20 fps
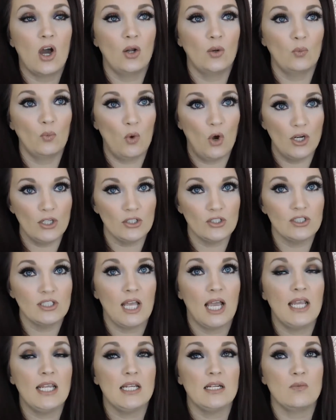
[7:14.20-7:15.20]
on what you're
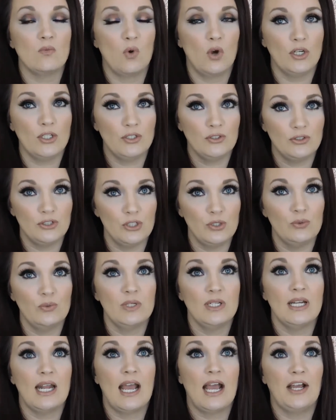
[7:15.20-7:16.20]
saying, what you're
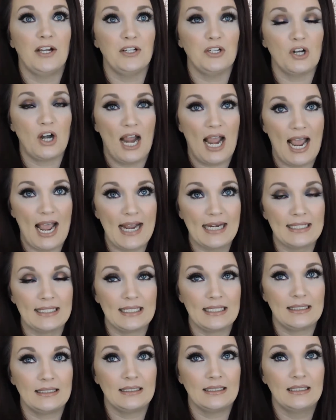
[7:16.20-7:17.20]
doing, how you're
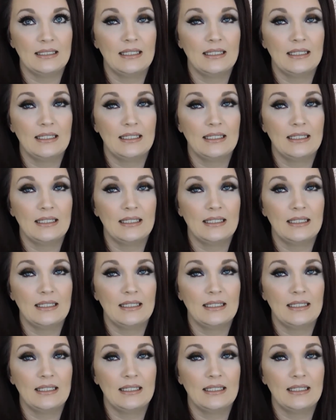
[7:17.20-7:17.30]
acting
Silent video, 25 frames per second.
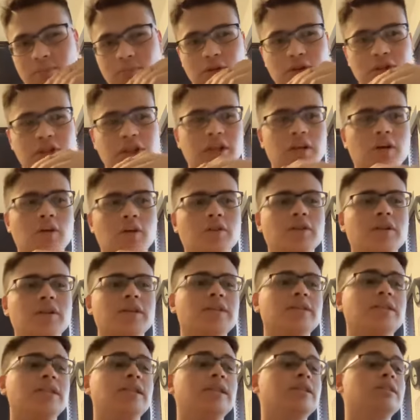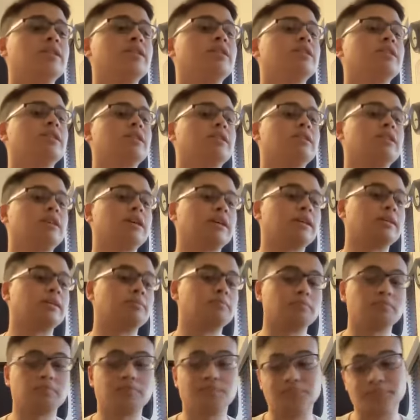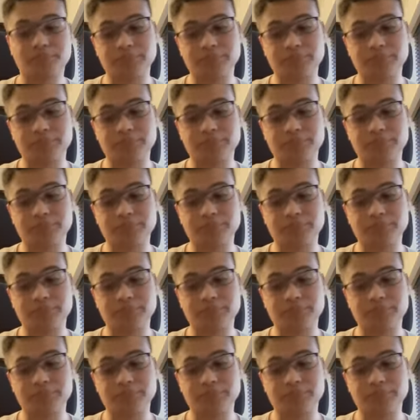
pushing on, and then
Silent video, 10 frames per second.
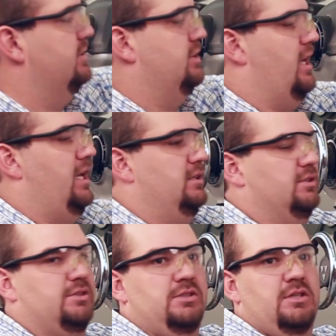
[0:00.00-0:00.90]

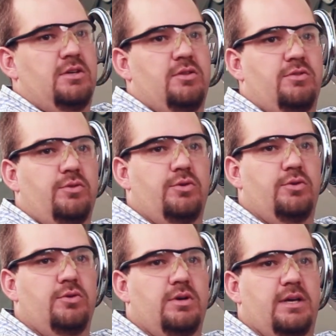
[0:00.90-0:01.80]
changed
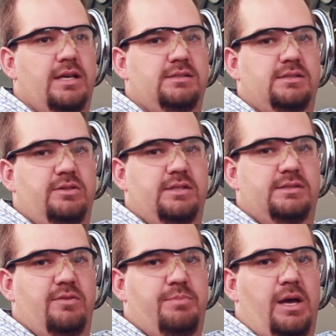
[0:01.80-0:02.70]
through a series
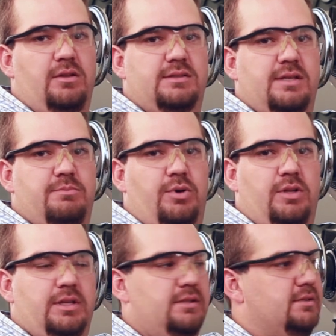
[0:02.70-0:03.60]
of belts and
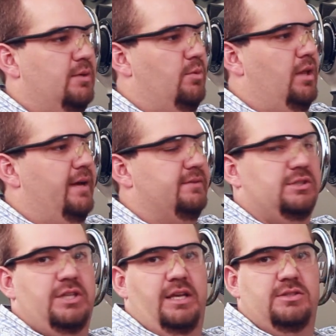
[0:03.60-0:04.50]
pulleys, and we'll have to
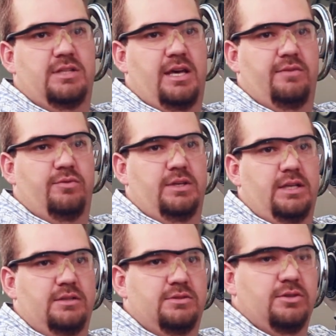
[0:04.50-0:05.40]
change that if we
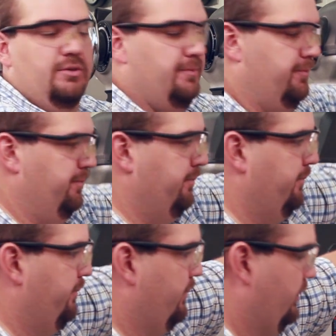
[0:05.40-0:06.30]
need
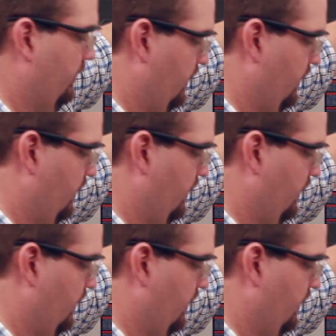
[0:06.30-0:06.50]
to.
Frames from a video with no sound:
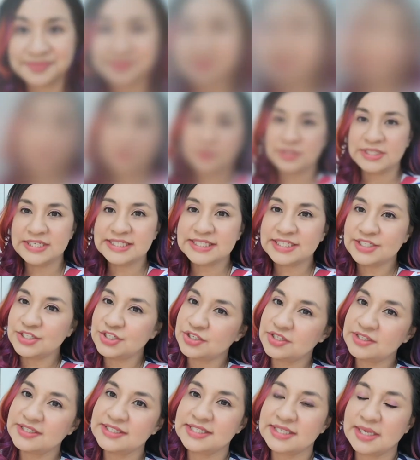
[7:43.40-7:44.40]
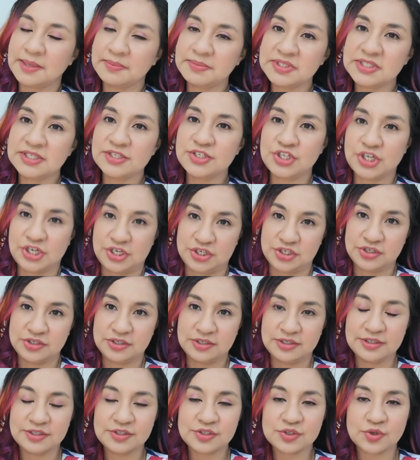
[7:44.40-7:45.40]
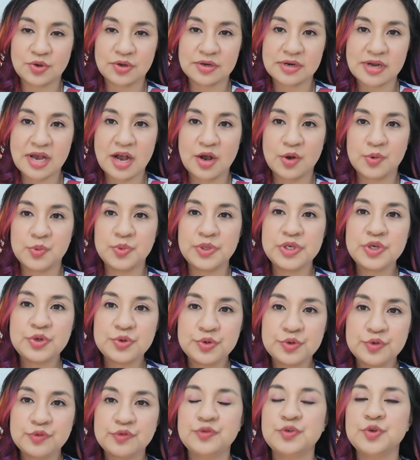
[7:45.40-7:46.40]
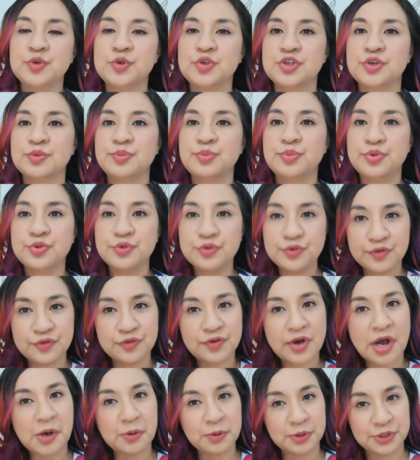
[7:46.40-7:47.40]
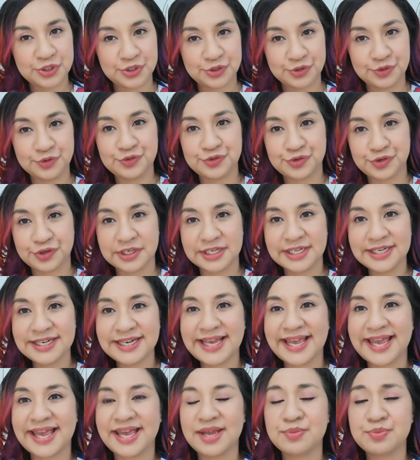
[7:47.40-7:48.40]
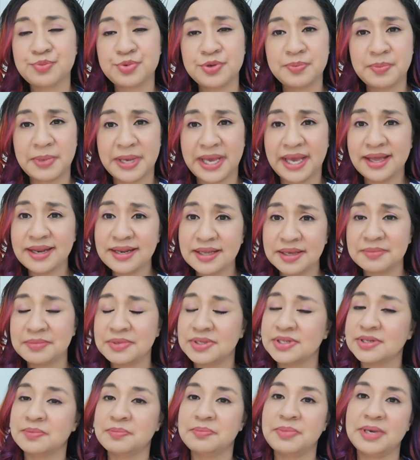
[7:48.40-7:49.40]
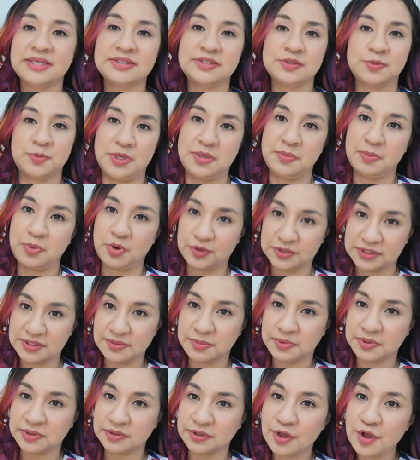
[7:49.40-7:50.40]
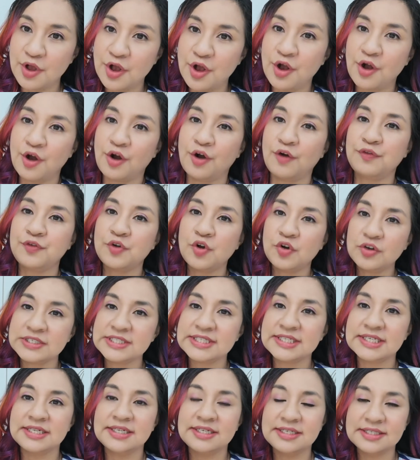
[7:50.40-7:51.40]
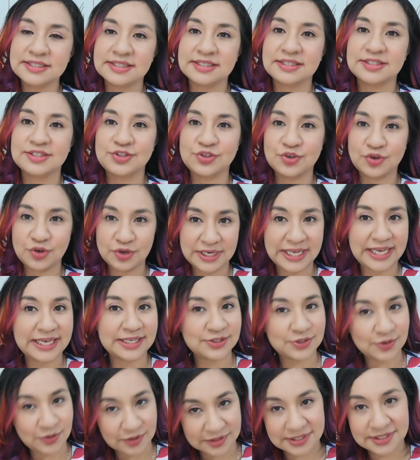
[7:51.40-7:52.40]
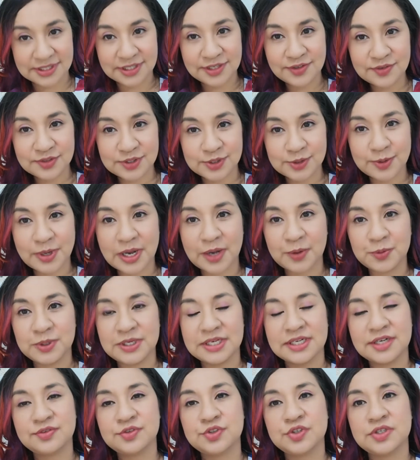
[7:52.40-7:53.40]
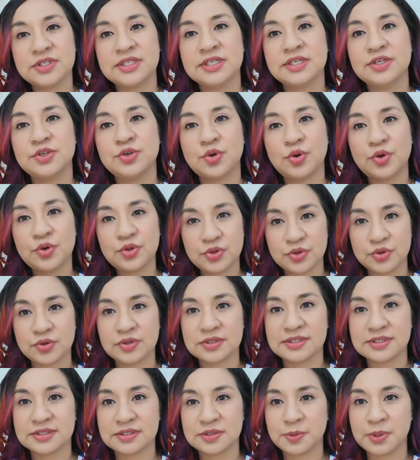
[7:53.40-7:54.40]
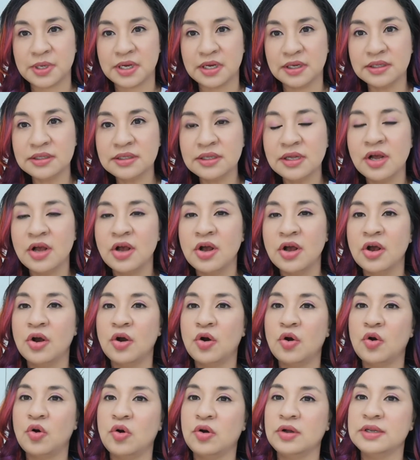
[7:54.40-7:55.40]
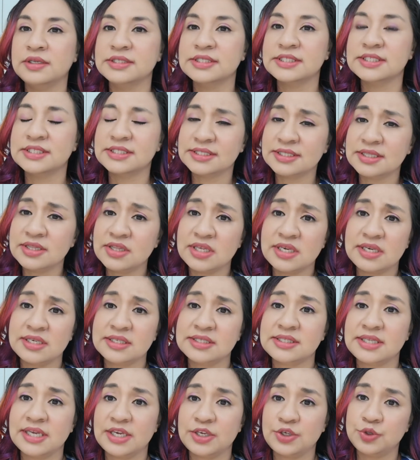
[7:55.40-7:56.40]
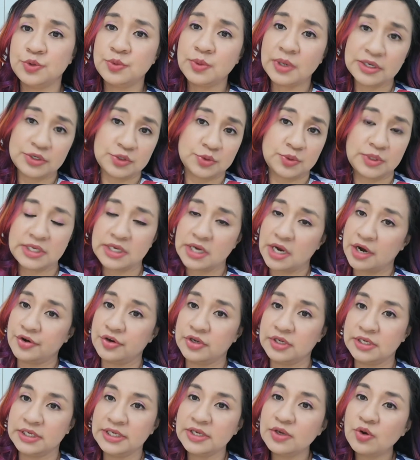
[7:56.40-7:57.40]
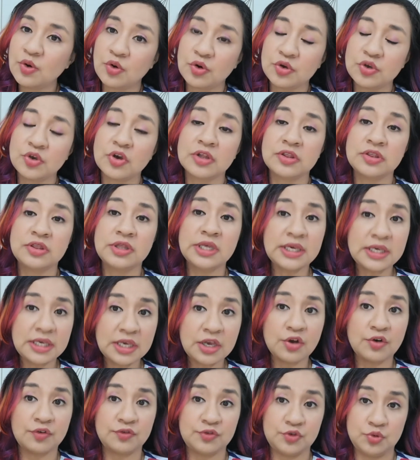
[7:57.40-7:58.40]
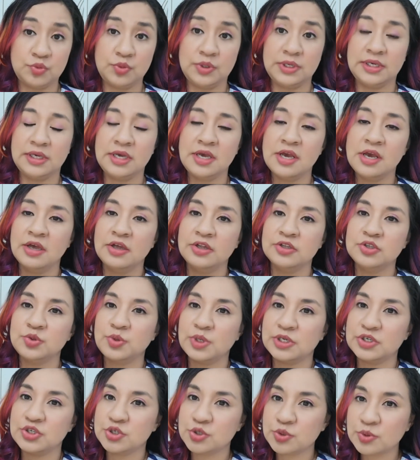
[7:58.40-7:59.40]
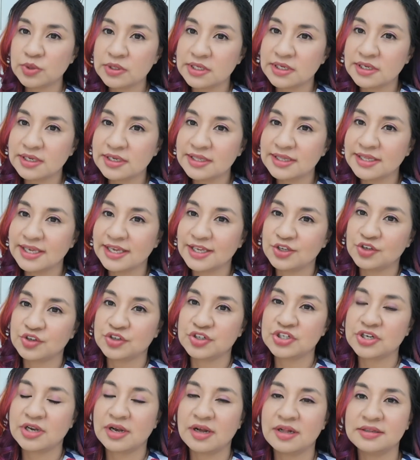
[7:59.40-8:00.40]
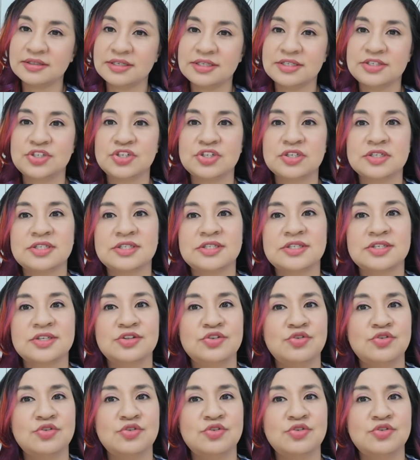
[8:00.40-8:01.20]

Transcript: So these are just some suggestions on how we could future-proof our children and prepare them in the best way possible. Of course, the list is non-exhaustive, so I would love to hear your thoughts as well on certain things that you are doing currently or you are thinking of doing to ensure that your child is just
********
▶ **Assignment**:
The required answer is the lines from the one that contains "[7:57.40-7:58.40]" through the last line of the records, restated word for word, with every picture dropped.

▶ **Answer for this exercise**:
[7:57.40-7:58.40]
[7:58.40-7:59.40]
[7:59.40-8:00.40]
[8:00.40-8:01.20]

Transcript: So these are just some suggestions on how we could future-proof our children and prepare them in the best way possible. Of course, the list is non-exhaustive, so I would love to hear your thoughts as well on certain things that you are doing currently or you are thinking of doing to ensure that your child is just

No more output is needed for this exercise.